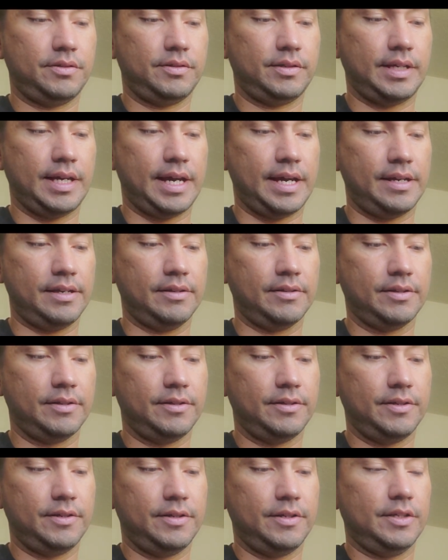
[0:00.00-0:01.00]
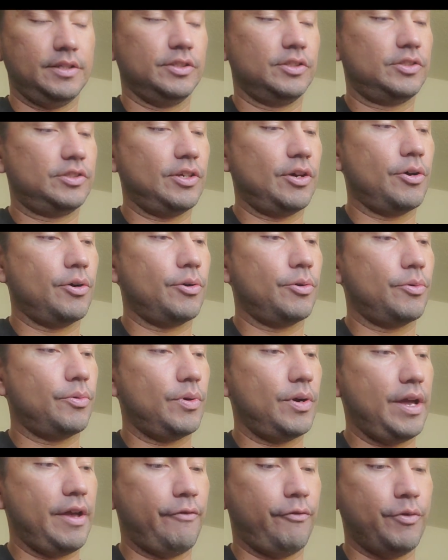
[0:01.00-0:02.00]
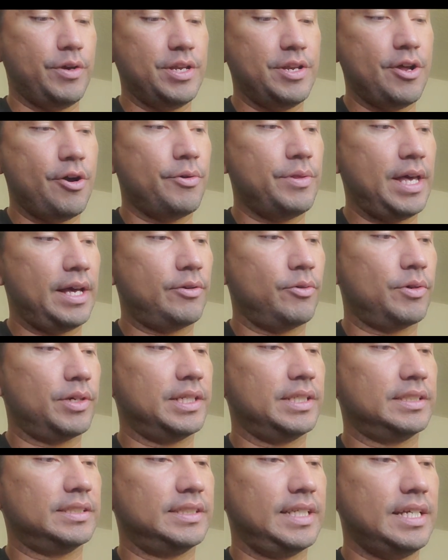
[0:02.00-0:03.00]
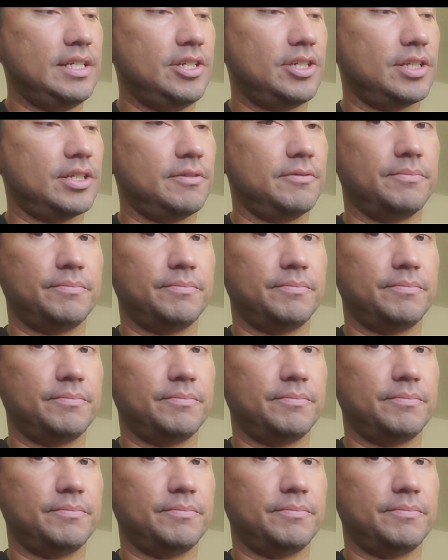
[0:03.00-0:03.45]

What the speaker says: okay. So if we know that organization,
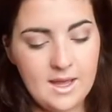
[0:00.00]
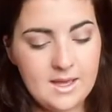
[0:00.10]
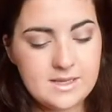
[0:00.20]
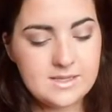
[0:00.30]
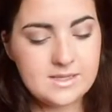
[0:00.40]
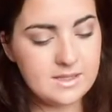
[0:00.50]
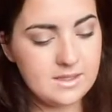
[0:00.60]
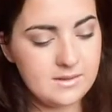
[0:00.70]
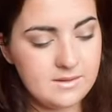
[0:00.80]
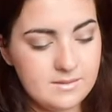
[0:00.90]
And
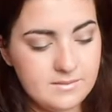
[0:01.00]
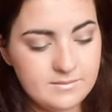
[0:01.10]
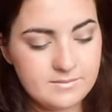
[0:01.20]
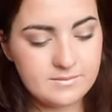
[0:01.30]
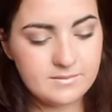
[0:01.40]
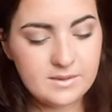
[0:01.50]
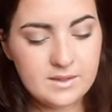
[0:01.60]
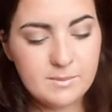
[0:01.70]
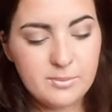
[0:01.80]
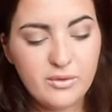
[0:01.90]

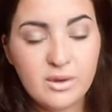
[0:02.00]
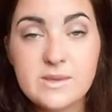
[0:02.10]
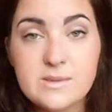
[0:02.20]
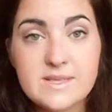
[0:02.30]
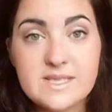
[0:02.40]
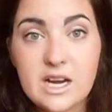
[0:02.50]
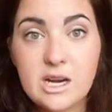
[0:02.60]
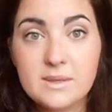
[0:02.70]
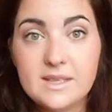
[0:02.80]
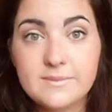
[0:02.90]
the performance went
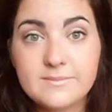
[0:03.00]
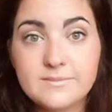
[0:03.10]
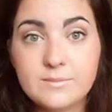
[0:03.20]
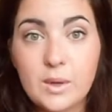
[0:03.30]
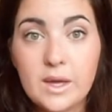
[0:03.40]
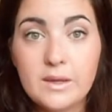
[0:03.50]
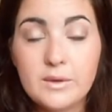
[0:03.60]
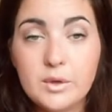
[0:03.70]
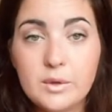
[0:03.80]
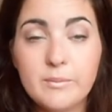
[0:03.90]
terribly.
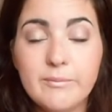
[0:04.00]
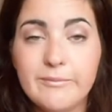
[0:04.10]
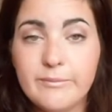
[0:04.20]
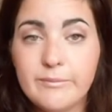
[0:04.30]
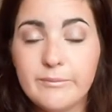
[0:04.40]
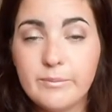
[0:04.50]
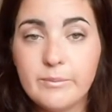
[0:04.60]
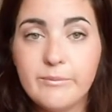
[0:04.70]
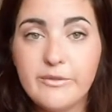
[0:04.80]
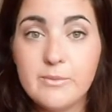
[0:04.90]
Well,
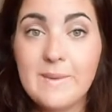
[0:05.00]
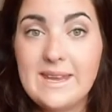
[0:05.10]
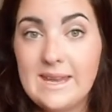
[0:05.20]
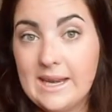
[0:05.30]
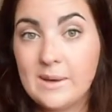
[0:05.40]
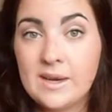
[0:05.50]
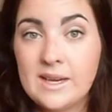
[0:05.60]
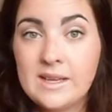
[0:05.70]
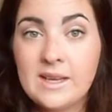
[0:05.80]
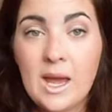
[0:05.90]
for me
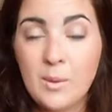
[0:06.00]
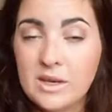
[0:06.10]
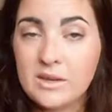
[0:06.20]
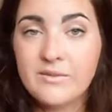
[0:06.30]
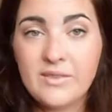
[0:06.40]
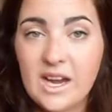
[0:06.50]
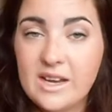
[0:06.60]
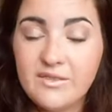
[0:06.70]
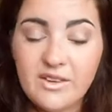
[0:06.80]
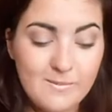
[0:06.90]
anyway. It went
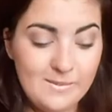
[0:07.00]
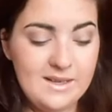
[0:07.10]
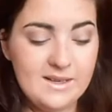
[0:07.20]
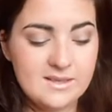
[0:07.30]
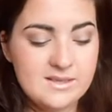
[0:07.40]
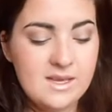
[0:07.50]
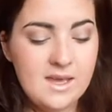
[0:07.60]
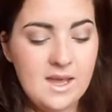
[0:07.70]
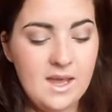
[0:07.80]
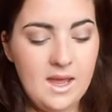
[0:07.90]
fine for everybody
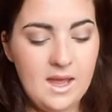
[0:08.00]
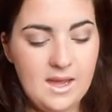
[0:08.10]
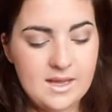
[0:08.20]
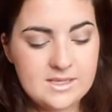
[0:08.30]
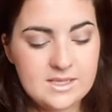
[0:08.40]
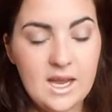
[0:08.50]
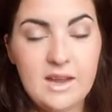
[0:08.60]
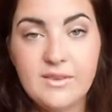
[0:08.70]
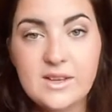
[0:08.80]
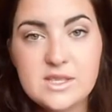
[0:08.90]
else. And
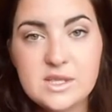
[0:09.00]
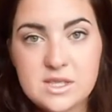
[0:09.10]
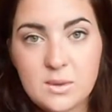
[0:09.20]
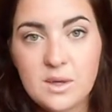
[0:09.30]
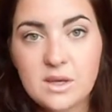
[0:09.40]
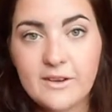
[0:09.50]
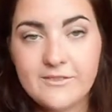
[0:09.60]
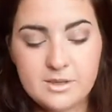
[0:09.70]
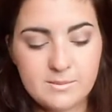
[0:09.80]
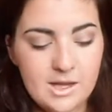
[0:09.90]
I felt so
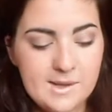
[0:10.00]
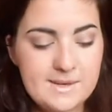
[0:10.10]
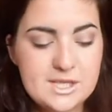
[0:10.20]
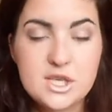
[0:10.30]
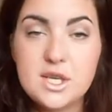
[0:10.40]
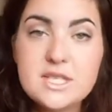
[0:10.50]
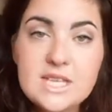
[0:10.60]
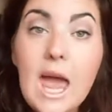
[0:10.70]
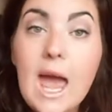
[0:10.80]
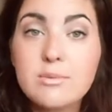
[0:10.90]
uncomfortable. My
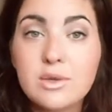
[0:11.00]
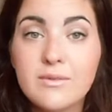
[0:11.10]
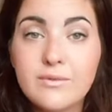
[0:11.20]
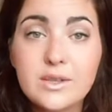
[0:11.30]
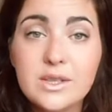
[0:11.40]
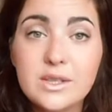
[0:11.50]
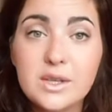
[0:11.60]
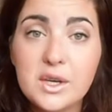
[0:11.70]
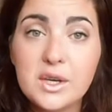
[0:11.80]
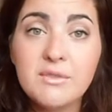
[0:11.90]
shoes kept on
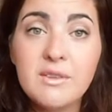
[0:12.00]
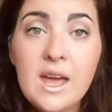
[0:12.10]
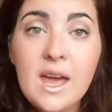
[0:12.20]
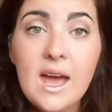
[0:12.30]
falling off.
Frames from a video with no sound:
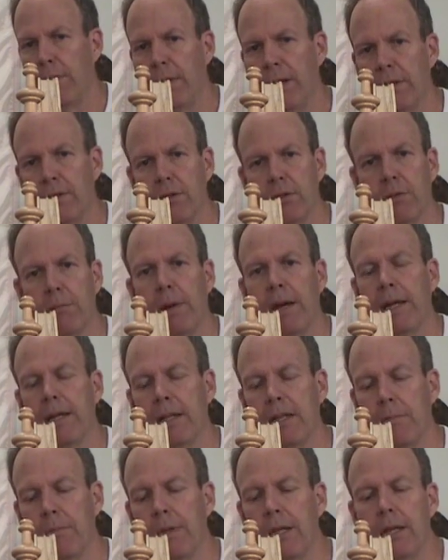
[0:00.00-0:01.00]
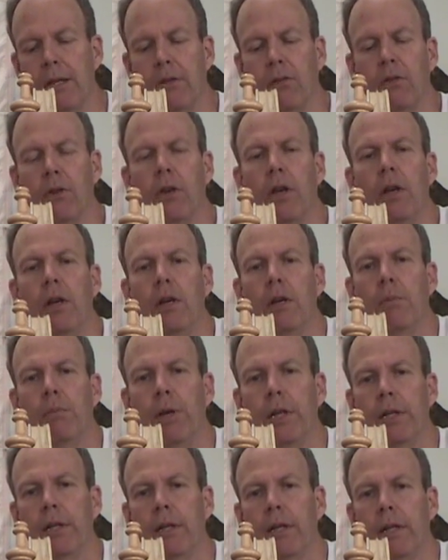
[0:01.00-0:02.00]
basis by any means.
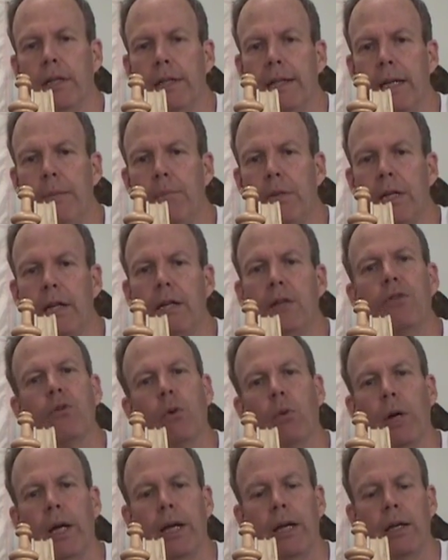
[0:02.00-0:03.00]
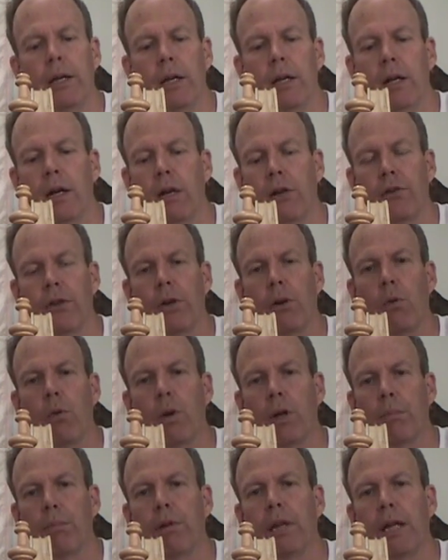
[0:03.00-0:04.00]
But keep the kids away, because they'll
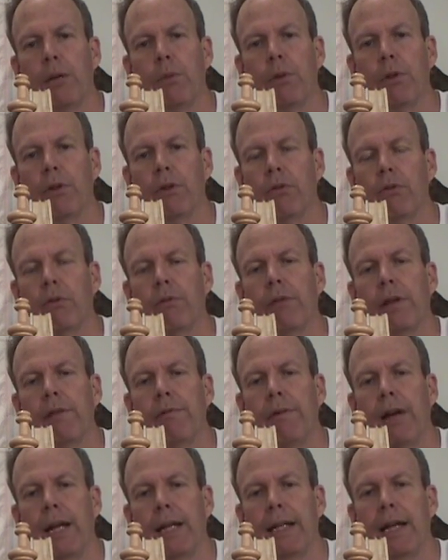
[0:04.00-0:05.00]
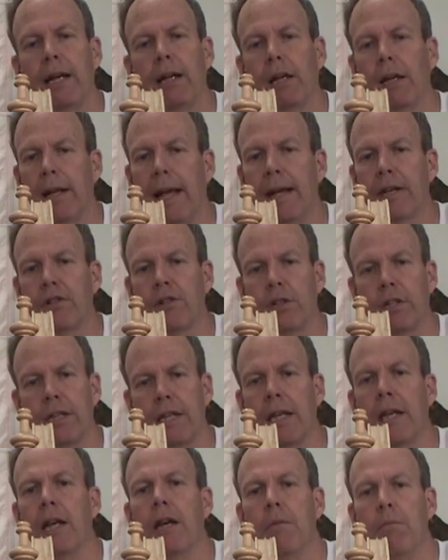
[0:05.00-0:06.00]
want to play with this if they find out it
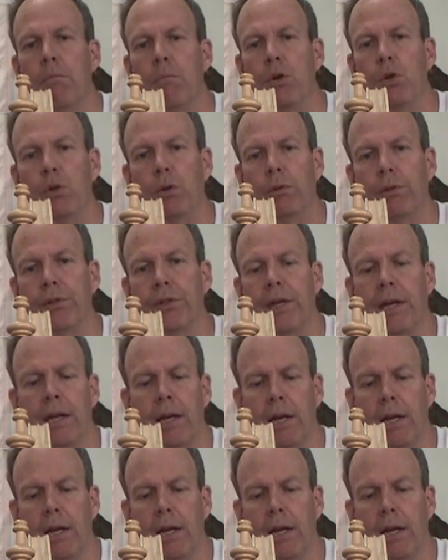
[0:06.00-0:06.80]
actually moves.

— Assignment —
Transcribe the listing exactly; omit all images.

— Exercise solution —
[0:00.00-0:01.00]
[0:01.00-0:02.00]
[0:02.00-0:03.00]
[0:03.00-0:03.45]

What the speaker says: okay. So if we know that organization,
[0:00.00]
[0:00.10]
[0:00.20]
[0:00.30]
[0:00.40]
[0:00.50]
[0:00.60]
[0:00.70]
[0:00.80]
[0:00.90]
And
[0:01.00]
[0:01.10]
[0:01.20]
[0:01.30]
[0:01.40]
[0:01.50]
[0:01.60]
[0:01.70]
[0:01.80]
[0:01.90]

[0:02.00]
[0:02.10]
[0:02.20]
[0:02.30]
[0:02.40]
[0:02.50]
[0:02.60]
[0:02.70]
[0:02.80]
[0:02.90]
the performance went
[0:03.00]
[0:03.10]
[0:03.20]
[0:03.30]
[0:03.40]
[0:03.50]
[0:03.60]
[0:03.70]
[0:03.80]
[0:03.90]
terribly.
[0:04.00]
[0:04.10]
[0:04.20]
[0:04.30]
[0:04.40]
[0:04.50]
[0:04.60]
[0:04.70]
[0:04.80]
[0:04.90]
Well,
[0:05.00]
[0:05.10]
[0:05.20]
[0:05.30]
[0:05.40]
[0:05.50]
[0:05.60]
[0:05.70]
[0:05.80]
[0:05.90]
for me
[0:06.00]
[0:06.10]
[0:06.20]
[0:06.30]
[0:06.40]
[0:06.50]
[0:06.60]
[0:06.70]
[0:06.80]
[0:06.90]
anyway. It went
[0:07.00]
[0:07.10]
[0:07.20]
[0:07.30]
[0:07.40]
[0:07.50]
[0:07.60]
[0:07.70]
[0:07.80]
[0:07.90]
fine for everybody
[0:08.00]
[0:08.10]
[0:08.20]
[0:08.30]
[0:08.40]
[0:08.50]
[0:08.60]
[0:08.70]
[0:08.80]
[0:08.90]
else. And
[0:09.00]
[0:09.10]
[0:09.20]
[0:09.30]
[0:09.40]
[0:09.50]
[0:09.60]
[0:09.70]
[0:09.80]
[0:09.90]
I felt so
[0:10.00]
[0:10.10]
[0:10.20]
[0:10.30]
[0:10.40]
[0:10.50]
[0:10.60]
[0:10.70]
[0:10.80]
[0:10.90]
uncomfortable. My
[0:11.00]
[0:11.10]
[0:11.20]
[0:11.30]
[0:11.40]
[0:11.50]
[0:11.60]
[0:11.70]
[0:11.80]
[0:11.90]
shoes kept on
[0:12.00]
[0:12.10]
[0:12.20]
[0:12.30]
falling off.
Frames from a video with no sound:
[0:00.00-0:01.00]
[0:01.00-0:02.00]
basis by any means.
[0:02.00-0:03.00]
[0:03.00-0:04.00]
But keep the kids away, because they'll
[0:04.00-0:05.00]
[0:05.00-0:06.00]
want to play with this if they find out it
[0:06.00-0:06.80]
actually moves.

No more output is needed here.